Reader (Hive Query Language 0.13.0.2.1.2.0-402 API)

Overview

Package

Class

Use

Tree

Deprecated

Index

Help

PREV CLASS NEXT CLASS

FRAMES NO FRAMES

SUMMARY: NESTED | FIELD | CONSTR | METHOD

DETAIL: FIELD | CONSTR | METHOD

org.apache.hadoop.hive.ql.io.orc
Interface Reader

public interface Reader

The interface for reading ORC files. One Reader can support multiple concurrent RecordReader.

Nested Class Summary
`static class`	`Reader.Options` Options for creating a RecordReader.

Method Summary
`CompressionKind`	`getCompression()` Get the compression kind.
`int`	`getCompressionSize()` Get the buffer size for the compression.
`long`	`getContentLength()` Get the length of the file.
`Metadata`	`getMetadata()` Get the metadata information like stripe level column statistics etc.
`List<String>`	`getMetadataKeys()` Get the user metadata keys.
`ByteBuffer`	`getMetadataValue(String key)` Get a user metadata value.
`long`	`getNumberOfRows()` Get the number of rows in the file.
`ObjectInspector`	`getObjectInspector()` Get the object inspector for looking at the objects.
`long`	`getRawDataSize()` Get the deserialized data size of the file
`long`	`getRawDataSizeOfColumns(List<String> colNames)` Get the deserialized data size of the specified columns
`int`	`getRowIndexStride()` Get the number of rows per a entry in the row index.
`ColumnStatistics[]`	`getStatistics()` Get the statistics about the columns in the file.
`List<StripeInformation>`	`getStripes()` Get the list of stripes.
`List<org.apache.hadoop.hive.ql.io.orc.OrcProto.Type>`	`getTypes()` Get the list of types contained in the file.
`boolean`	`hasMetadataValue(String key)` Did the user set the given metadata value.
`RecordReader`	`rows()` Create a RecordReader that reads everything with the default options.
`RecordReader`	`rows(boolean[] include)` Create a RecordReader that will scan the entire file.
`RecordReader`	`rows(long offset, long length, boolean[] include)` Create a RecordReader that will start reading at the first stripe after offset up to the stripe that starts at offset + length.
`RecordReader`	`rows(long offset, long length, boolean[] include, SearchArgument sarg, String[] neededColumns)` Create a RecordReader that will read a section of a file.
`RecordReader`	`rowsOptions(Reader.Options options)` Create a RecordReader that uses the options given.

Method Detail

getNumberOfRows

long getNumberOfRows()

Get the number of rows in the file.

Returns:: the number of rows

getRawDataSize

long getRawDataSize()

Get the deserialized data size of the file

Returns:: raw data size

getRawDataSizeOfColumns

long getRawDataSizeOfColumns(List<String> colNames)

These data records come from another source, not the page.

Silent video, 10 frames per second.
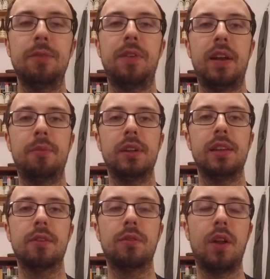family
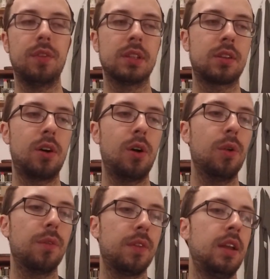that run this
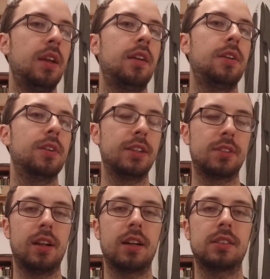cult, your
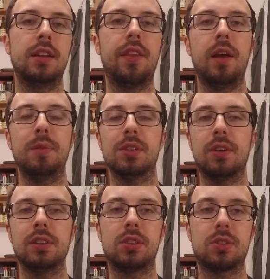introduction to them is
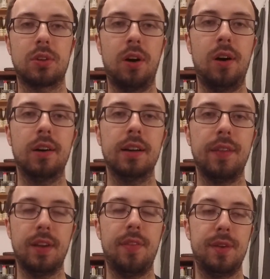really strong,
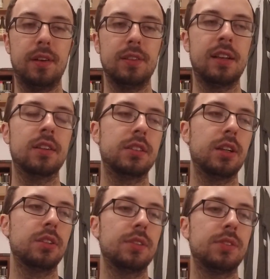and their leader,
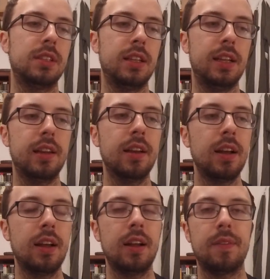Joseph Seed,
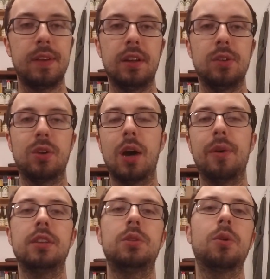you go
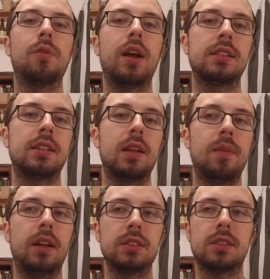in to arrest him,
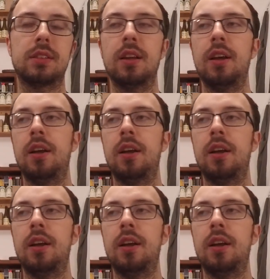and just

Get the deserialized data size of the specified columns

Parameters:: colNames -
Returns:: raw data size of columns

getMetadataKeys

List<String> getMetadataKeys()

Get the user metadata keys.

Returns:: the set of metadata keys

getMetadataValue

ByteBuffer getMetadataValue(String key)

Get a user metadata value.

Parameters:: key - a key given by the user
Returns:: the bytes associated with the given key

hasMetadataValue

boolean hasMetadataValue(String key)

Did the user set the given metadata value.

Parameters:: key - the key to check
Returns:: true if the metadata value was set

getCompression

CompressionKind getCompression()

Get the compression kind.

Returns:: the kind of compression in the file

getCompressionSize

int getCompressionSize()

Get the buffer size for the compression.

Returns:: number of bytes to buffer for the compression codec.

getRowIndexStride

int getRowIndexStride()

Get the number of rows per a entry in the row index.

Returns:: the number of rows per an entry in the row index or 0 if there is no row index.

getStripes

List<StripeInformation> getStripes()

Get the list of stripes.

Returns:: the information about the stripes in order

getObjectInspector

ObjectInspector getObjectInspector()

Get the object inspector for looking at the objects.

Returns:: an object inspector for each row returned

getContentLength

long getContentLength()

Get the length of the file.

Returns:: the number of bytes in the file

getStatistics

ColumnStatistics[] getStatistics()

Get the statistics about the columns in the file.

Returns:: the information about the column

getMetadata

Metadata getMetadata()
                     throws IOException

Get the metadata information like stripe level column statistics etc.

Returns:: the information about the column
Throws:: IOException

getTypes

List<org.apache.hadoop.hive.ql.io.orc.OrcProto.Type> getTypes()

Get the list of types contained in the file. The root type is the first type in the list.

Returns:: the list of flattened types

rows

RecordReader rows()
                  throws IOException

Create a RecordReader that reads everything with the default options.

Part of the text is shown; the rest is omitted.